ADVERTORIAL – Amsterdam staat al jaren bekend als een tolerante stad met een bloeiende homogemeenschap. In de jaren negentig was Amsterdam zelfs Gay Capital of the World. Deze vrijheden zijn echter niet zonder slag of stoot verkregen.
In de vierde aflevering van de Historische BoekenCast vertelt Monique Doppert meer over haar boek. Luister de aflevering hier.
Homoseksualiteit was vanaf 1811 niet meer bij de wet verboden in Nederland, maar het bleef een immens sociaal taboe. Begin twintigste eeuw zat vrijwel iedere homoseksuele man en vrouw in de kast. Openlijk homoseksueel zijn gaf problemen met werk, vrienden en familie. Het was beter om contact met ‘zo iemand’ te vermijden. De politie hield de gedragingen van iemand die bekend stond als homoseksueel nauwlettend in de gaten. Kortom, uitkomen voor homoseksualiteit betekende leven als een paria. Natuurlijk ontmoetten homoseksuele mannen en vrouwen elkaar. Er waren vriendenkringen, er bestond een bescheiden kroegleven, en het straatleven bood enige ruimte. Maar álles in het geniep. Vrouwen waren op hun beurt nog onzichtbaarder dan mannen, al was het maar omdat de laatsten meer bewegingsvrijheid en vaak ook meer geld hadden.

Het leven in de kast was een leven in isolement en anonimiteit. De opties voor een homoseksuele man of vrouw waren: homoseksuele ‘neigingen’ onderdrukken of een dubbelleven leiden. Levenslang stopten mensen hun gevoelens zorgvuldig weg of leidden een gecompliceerd dubbelleven, inclusief systematisch liegen en bedriegen. Constant achterdochtig en angstig, want wat als iemand zijn mond voorbijpraatte? Wat doet dat met iemands gemoed? Vaak camoufleerden homoseksuele mannen en vrouwen hun geaardheid met een schijnverloving, waarna ze trouwden, een gezin stichtten en zo gevangen zaten in een verstandshuwelijk. Anderen bleven ongetrouwd en waren de ietwat vreemde, ongetrouwde en kinderloze tante of oom.

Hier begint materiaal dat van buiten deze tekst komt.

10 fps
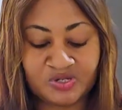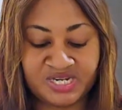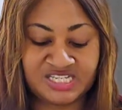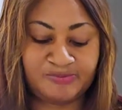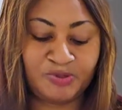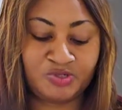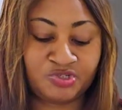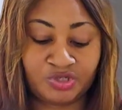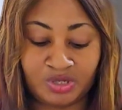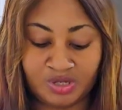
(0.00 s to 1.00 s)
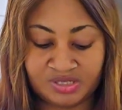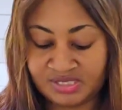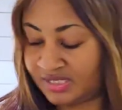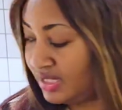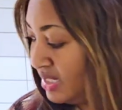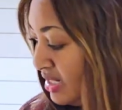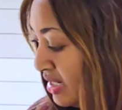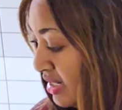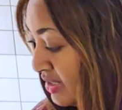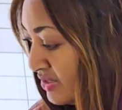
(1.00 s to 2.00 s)
their sponge a lot?
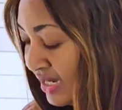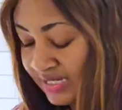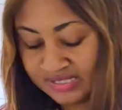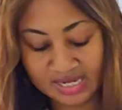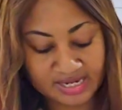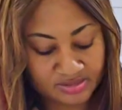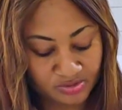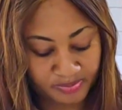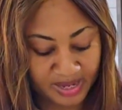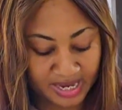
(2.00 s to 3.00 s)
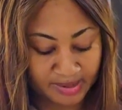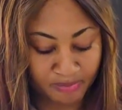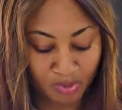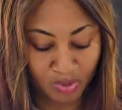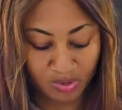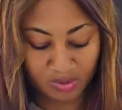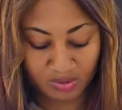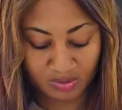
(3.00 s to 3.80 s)
So I decided to buy more.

In Amsterdam, de roze geschiedenis vertelt Monique Doppert de geschiedenis van homoseksuele mannen en vrouwen in de hoofdstad: van heimelijke homoseksuele praktijken in kroegen en krochten aan het begin van de twintigste eeuw via de eerste stapjes van de homo-emancipatie naar de bloei van een provocatieve subcultuur vanaf de jaren zeventig en de openstelling van het huwelijk in 2001.

De rol van de gemeente Amsterdam is in honderd jaar tijd 180 graden gedraaid. Voorheen waren het stadsbestuur en zijn politieagenten bestrijders van homoseksuele mannen en vrouwen, maar tegenwoordig steunt en beschermt Amsterdam haar queergemeenschap. Amsterdam, de roze geschiedenis richt zich op domeinen waarin de regenboogfamilie in de stad het meest zichtbaar is: cultuur, activisme en emancipatie, horeca en uitgaan.

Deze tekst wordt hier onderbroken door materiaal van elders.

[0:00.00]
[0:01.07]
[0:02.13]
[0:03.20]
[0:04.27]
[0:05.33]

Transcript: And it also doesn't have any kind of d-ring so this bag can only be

Het boek beent in tien hoofdstukken door de roze stadsgeschiedenis, van sodomieten, tribaden, homofielen, potten en flikkers tot en met lhbtiq+’ers. Het begint met een korte inleiding over homoseksueel gedrag vóór 1900. Vervolgens over de eerste behoedzame stappen op het emancipatiepad, de primeur van een homodemonstratie in Amsterdam, Gay Games, om te eindigen in 2022 met onder andere de heropening van het iconische café ’t Mandje.